**Instructions to follow**
Every entry below should be transcribed exactly; pictures stay out of the copy.

**Data provided**
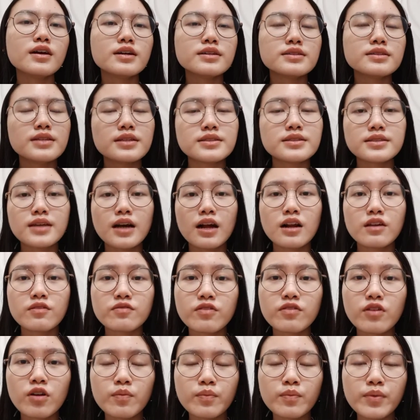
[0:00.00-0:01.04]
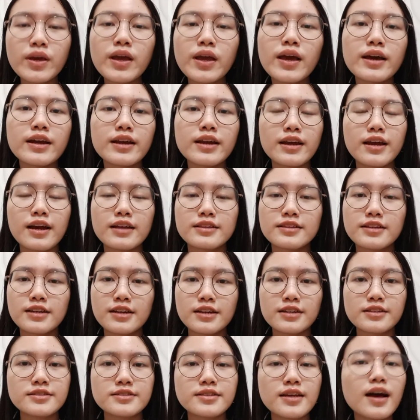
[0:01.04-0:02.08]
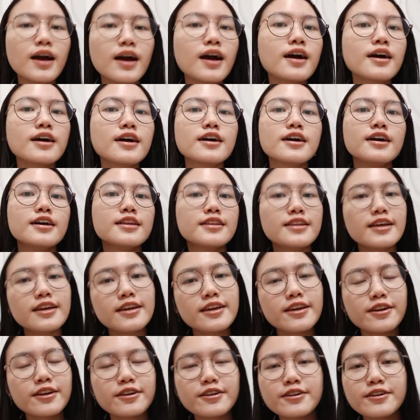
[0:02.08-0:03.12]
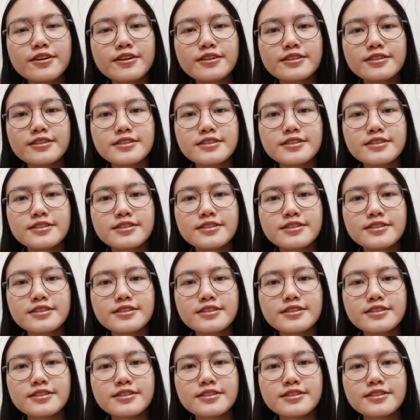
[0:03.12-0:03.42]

That's all from me, Erika Teresa. Thank you.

**Result of this task**
[0:00.00-0:01.04]
[0:01.04-0:02.08]
[0:02.08-0:03.12]
[0:03.12-0:03.42]

That's all from me, Erika Teresa. Thank you.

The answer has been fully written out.